1 to 5 are explanatory diagrams of embodiments of the floating seal according to the present invention, FIG. 1 is a sectional view of a seal ring using a non-ferrous alloy material constituting the floating seal, and FIG. Fig. 3 is a diagram showing another example of Fig. 2, and Fig. 4 is a case in which the seal ring is cast by stack molding. FIG. 5 is a diagram showing an example of a method for expanding the diameter of the end portion of the seal ring. 6 to 9 are explanatory diagrams of the prior art, in which FIG. 6 is a partial cross-sectional view showing a floating seal attached to a driving wheel for running a tracked vehicle, and FIG. An enlarged view of part A, Figure 8 is a diagram of the case where the sealing shown in Figure 7 is cast by stack molding, and Figure 9 is a diagram of the case in which the sealing shown in Figure 7 is cast using a stack mold.

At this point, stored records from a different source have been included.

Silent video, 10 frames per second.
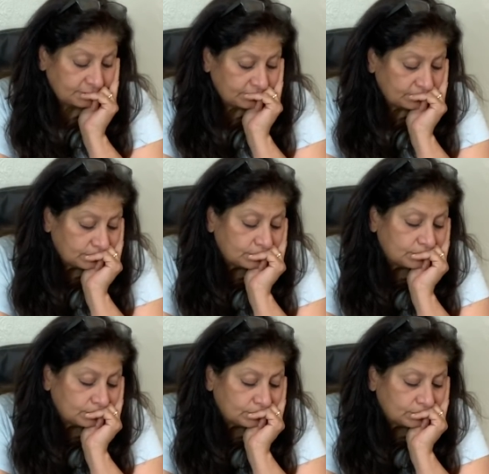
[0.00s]

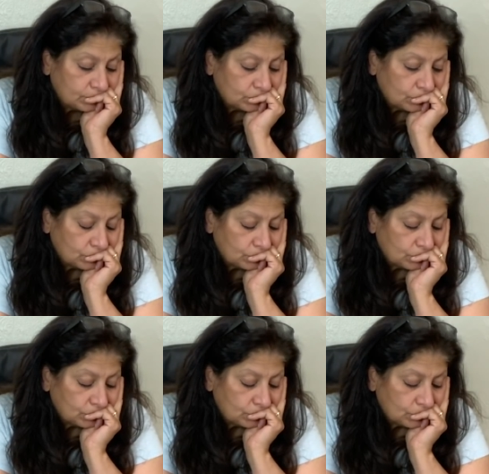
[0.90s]

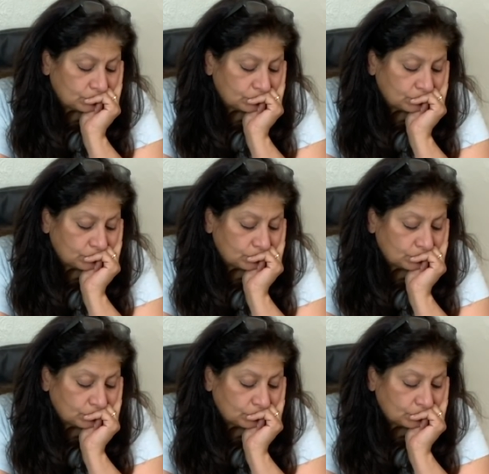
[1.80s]

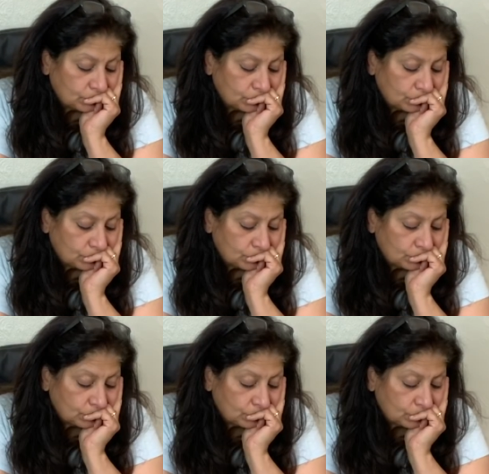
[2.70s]

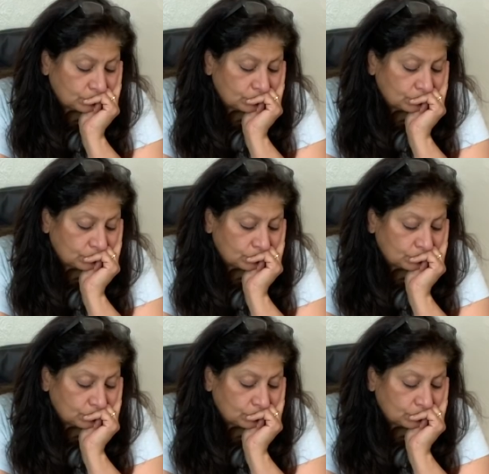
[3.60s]

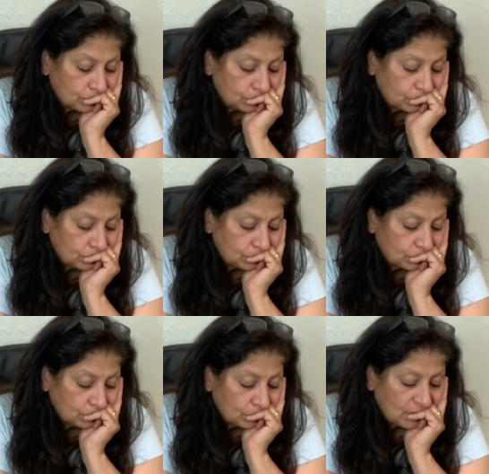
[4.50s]
[no speech]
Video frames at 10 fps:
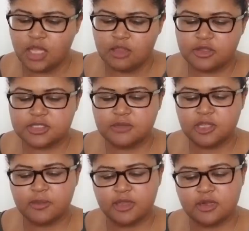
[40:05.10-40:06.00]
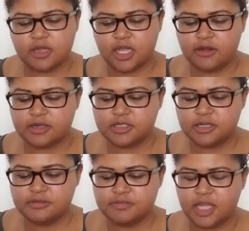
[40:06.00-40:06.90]
There's something about your
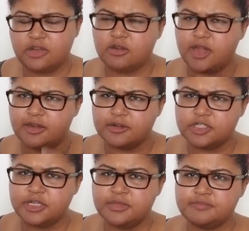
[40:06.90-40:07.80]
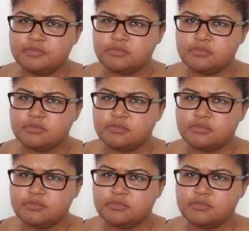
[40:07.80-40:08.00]
character and your energy,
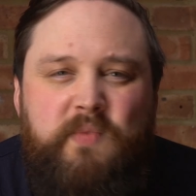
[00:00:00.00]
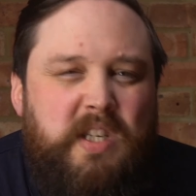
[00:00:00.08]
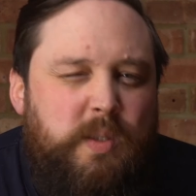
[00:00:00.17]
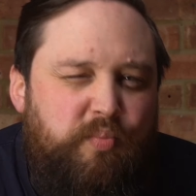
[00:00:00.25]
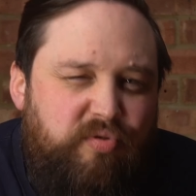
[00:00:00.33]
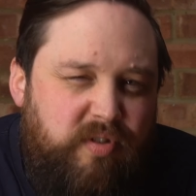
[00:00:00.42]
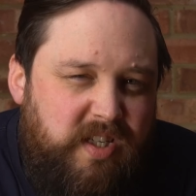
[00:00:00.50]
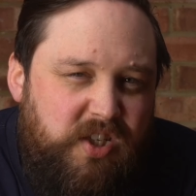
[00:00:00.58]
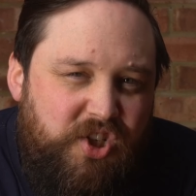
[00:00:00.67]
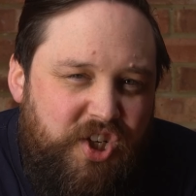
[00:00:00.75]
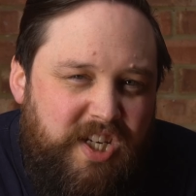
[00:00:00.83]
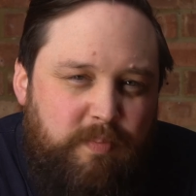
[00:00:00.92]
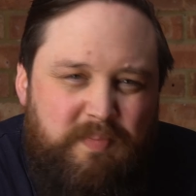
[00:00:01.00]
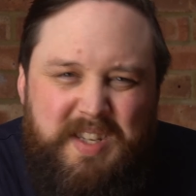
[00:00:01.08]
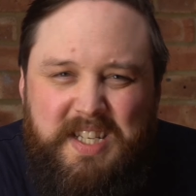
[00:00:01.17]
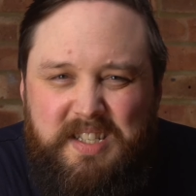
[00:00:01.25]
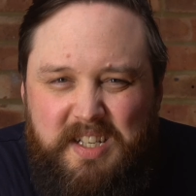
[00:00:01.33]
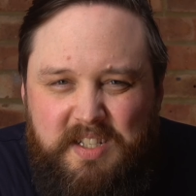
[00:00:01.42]
It's pretty cheap,
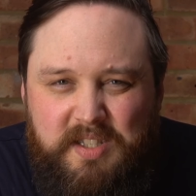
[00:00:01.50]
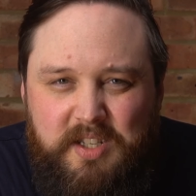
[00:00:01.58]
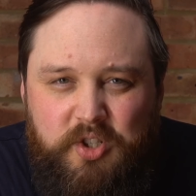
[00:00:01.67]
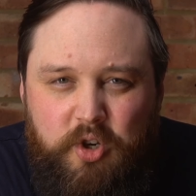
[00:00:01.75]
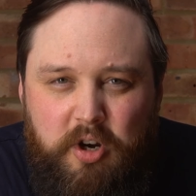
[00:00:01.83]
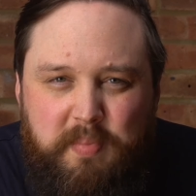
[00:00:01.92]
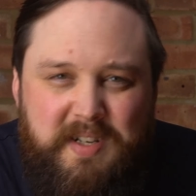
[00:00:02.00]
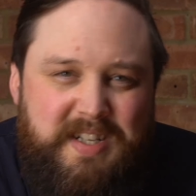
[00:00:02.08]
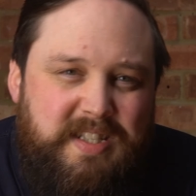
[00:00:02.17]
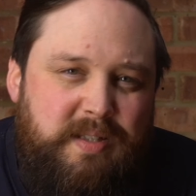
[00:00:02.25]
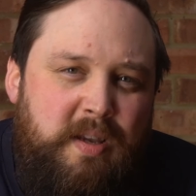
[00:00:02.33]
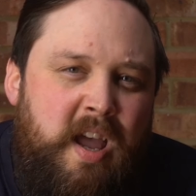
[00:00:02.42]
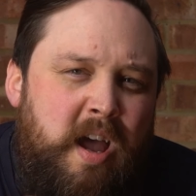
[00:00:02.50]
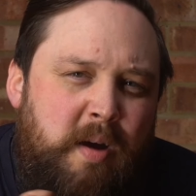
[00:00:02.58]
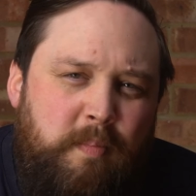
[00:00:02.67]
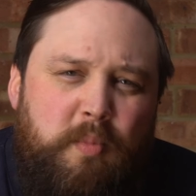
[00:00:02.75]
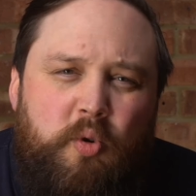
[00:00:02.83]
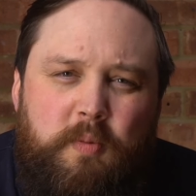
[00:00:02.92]
it does the job and it's
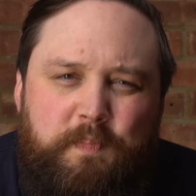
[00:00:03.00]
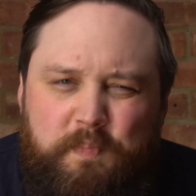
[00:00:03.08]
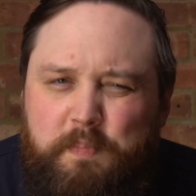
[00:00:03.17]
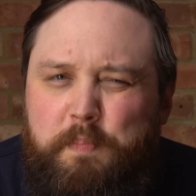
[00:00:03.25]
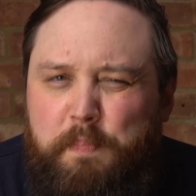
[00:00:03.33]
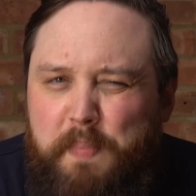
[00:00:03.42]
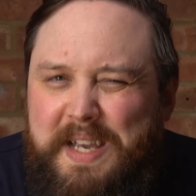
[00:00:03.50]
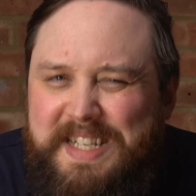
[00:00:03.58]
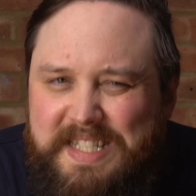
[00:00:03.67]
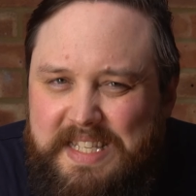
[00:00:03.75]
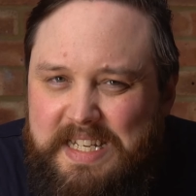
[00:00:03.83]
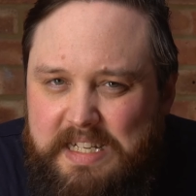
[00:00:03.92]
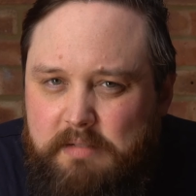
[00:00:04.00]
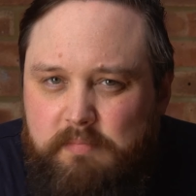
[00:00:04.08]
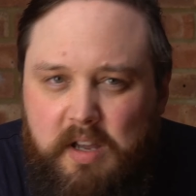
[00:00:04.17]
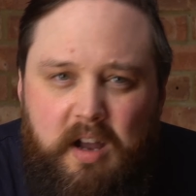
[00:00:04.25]
more basic,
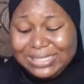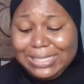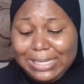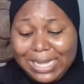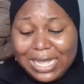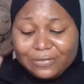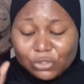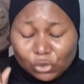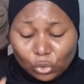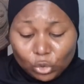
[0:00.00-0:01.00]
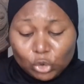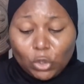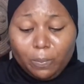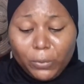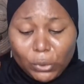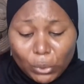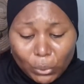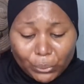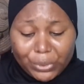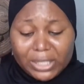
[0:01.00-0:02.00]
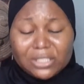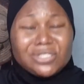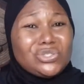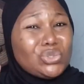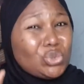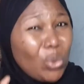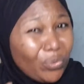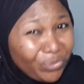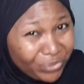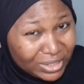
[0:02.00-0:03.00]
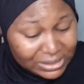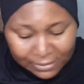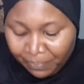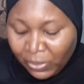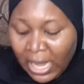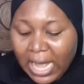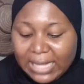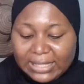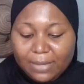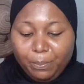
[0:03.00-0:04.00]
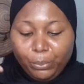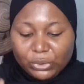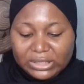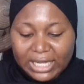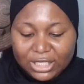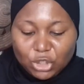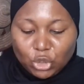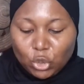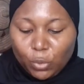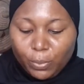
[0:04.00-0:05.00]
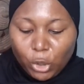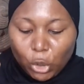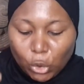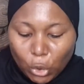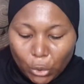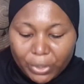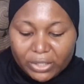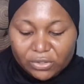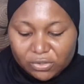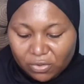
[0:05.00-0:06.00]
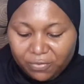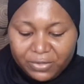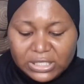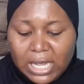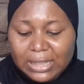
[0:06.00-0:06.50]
And then they have sodium lauryl sulfate and then potassium lauryl sulfate.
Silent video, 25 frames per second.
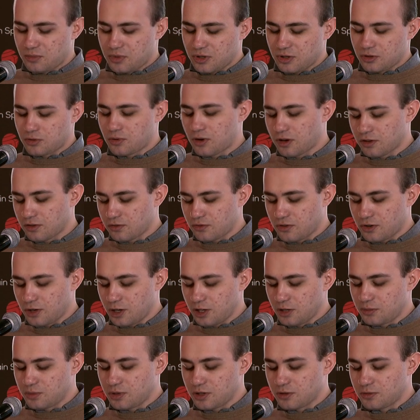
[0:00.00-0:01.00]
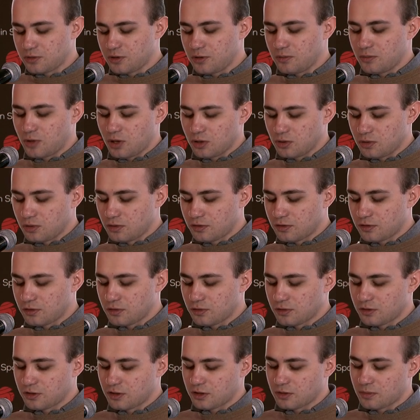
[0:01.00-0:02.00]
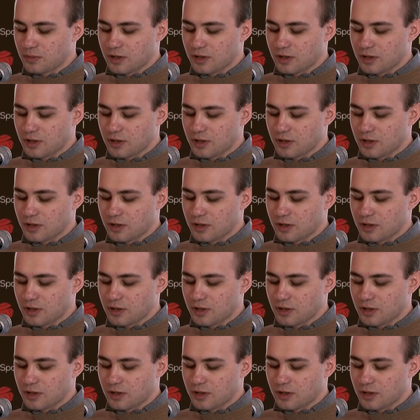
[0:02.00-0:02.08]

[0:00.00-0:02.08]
be transferred between models using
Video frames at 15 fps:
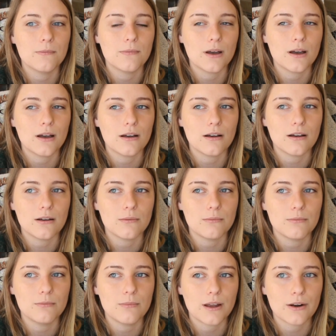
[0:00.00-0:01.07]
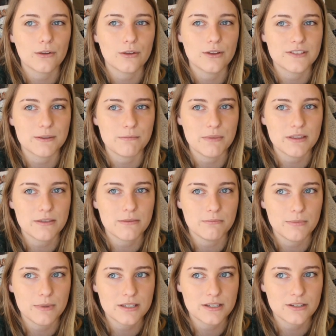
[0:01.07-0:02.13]
I don't know if it's
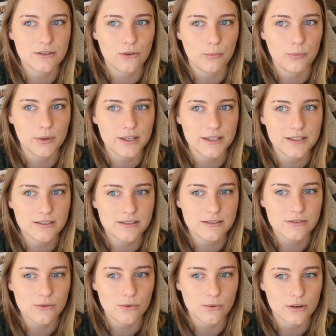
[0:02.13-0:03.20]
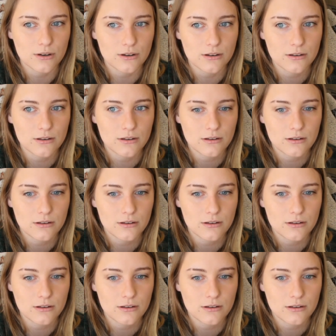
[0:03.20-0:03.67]
mystical places or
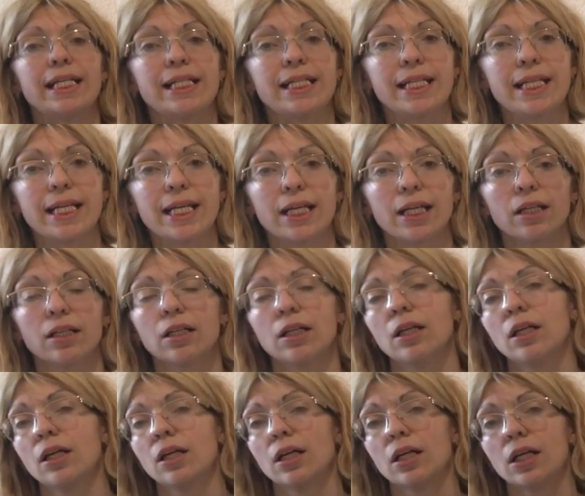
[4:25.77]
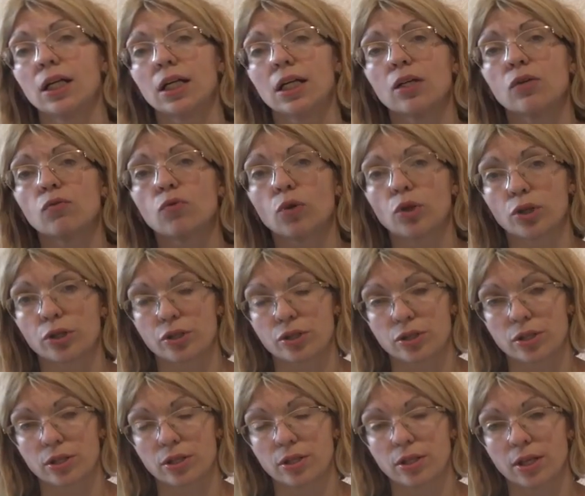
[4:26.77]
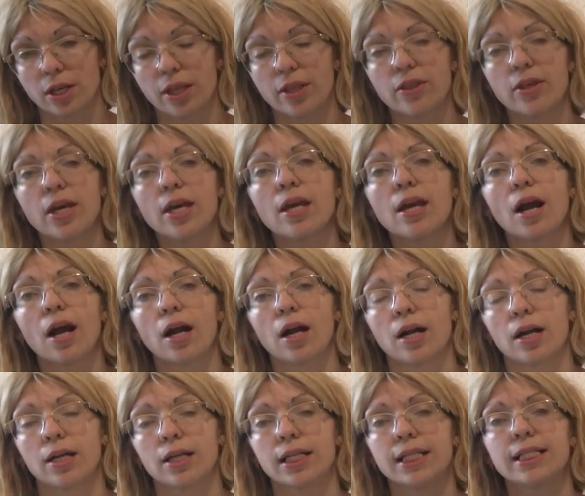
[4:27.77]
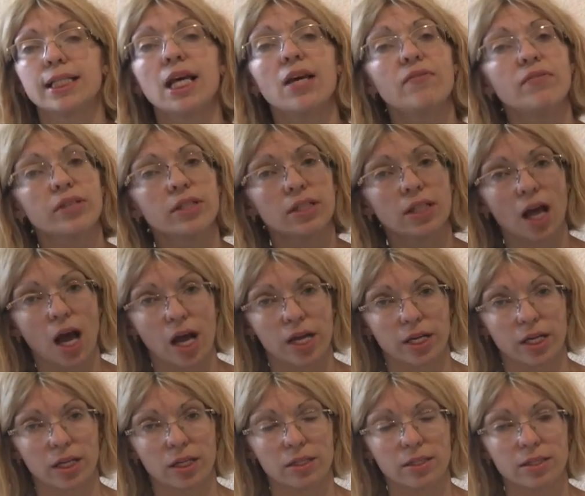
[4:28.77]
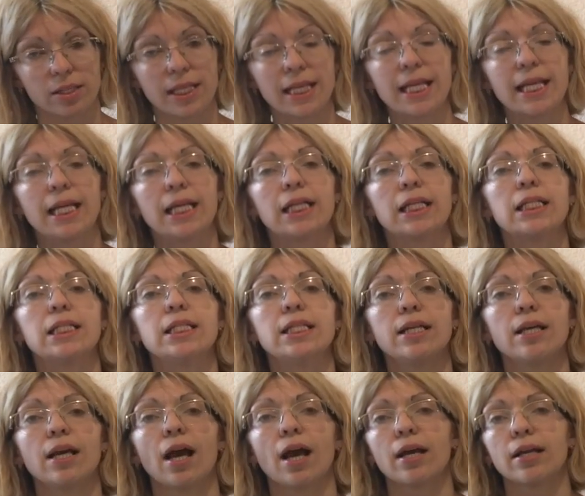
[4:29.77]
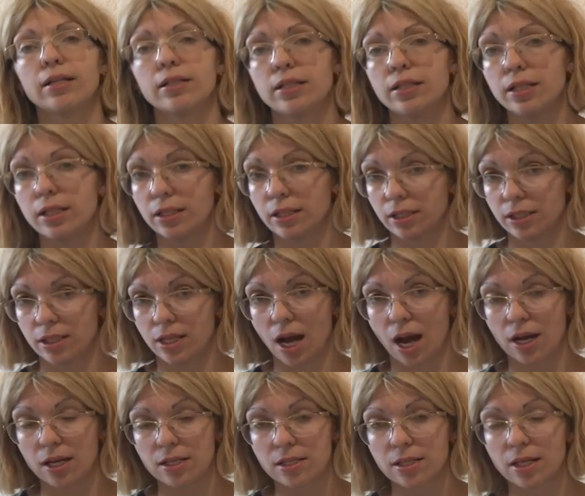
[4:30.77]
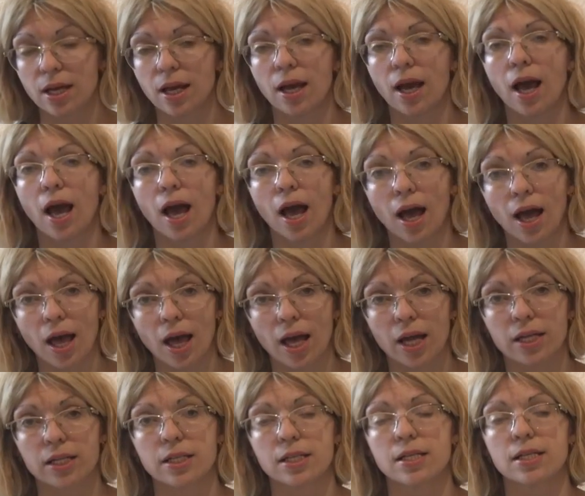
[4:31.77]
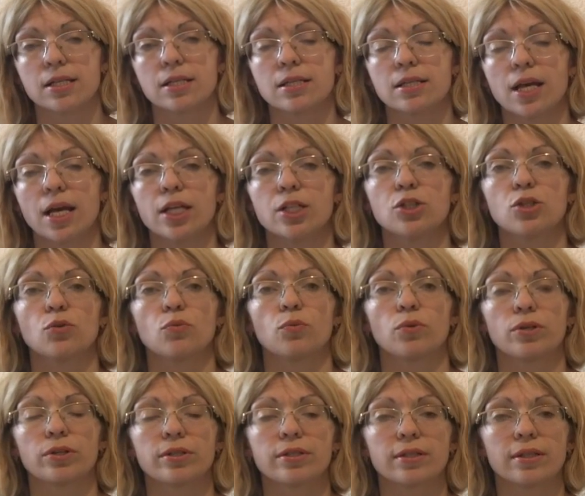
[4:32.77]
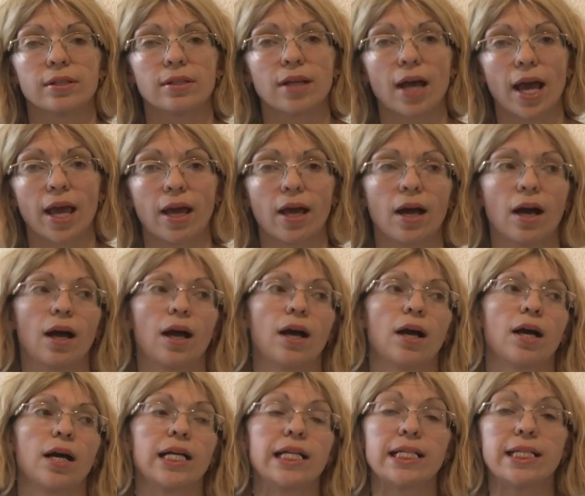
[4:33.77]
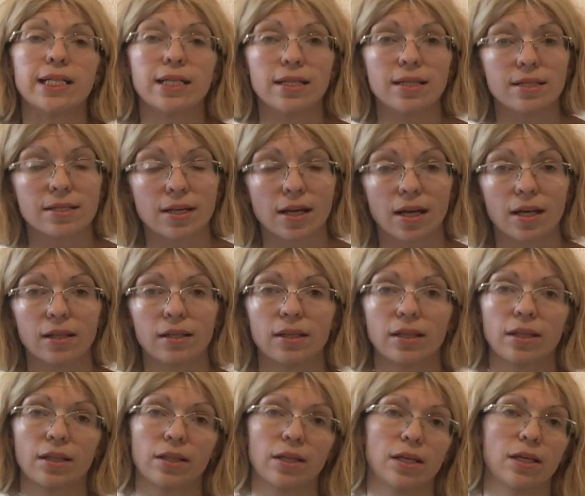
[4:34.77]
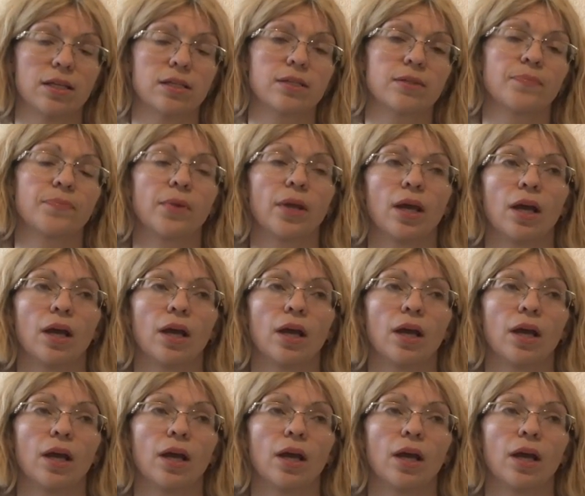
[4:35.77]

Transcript: der words. They are definite articles, der, die, das, and such words like dieser, this,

It is a figure which shows the floating seal of No. 0577. Patent applicant Hitachi Construction Machinery Co., Ltd. Agent Patent attorney Masami Akimoto (1 other person) Fig. 1 3 --- γ-nnk 1 3B --- Chee A' side 6 ---01) >7' 200 -11 Yen Penalty Back Figure 2 Figure 4 Figure 5 ↓ Figure 6 Figure 7 Figure 8 Figure Eve Figure 9

Claims (1)

[Claims] 1. A casing having a tapered surface on the inner periphery, a seal ring having a cylindrical surface on the inner periphery and a tapered surface on the outer periphery, and a seal ring having an elastic deformation between the inner periphery tapered surface of the casing and the outer periphery tapered surface of the seal ring. In the floating seal, a conical enlarged diameter part is provided at the small diameter end of the outer peripheral tapered surface of the seal ring, and the outer peripheral surface of the enlarged diameter part and the outer periphery of the seal ring are connected to each other. A floating seal characterized in that a concave curved surface is formed between the tapered surface and the O-ring to prevent the O-ring from falling off.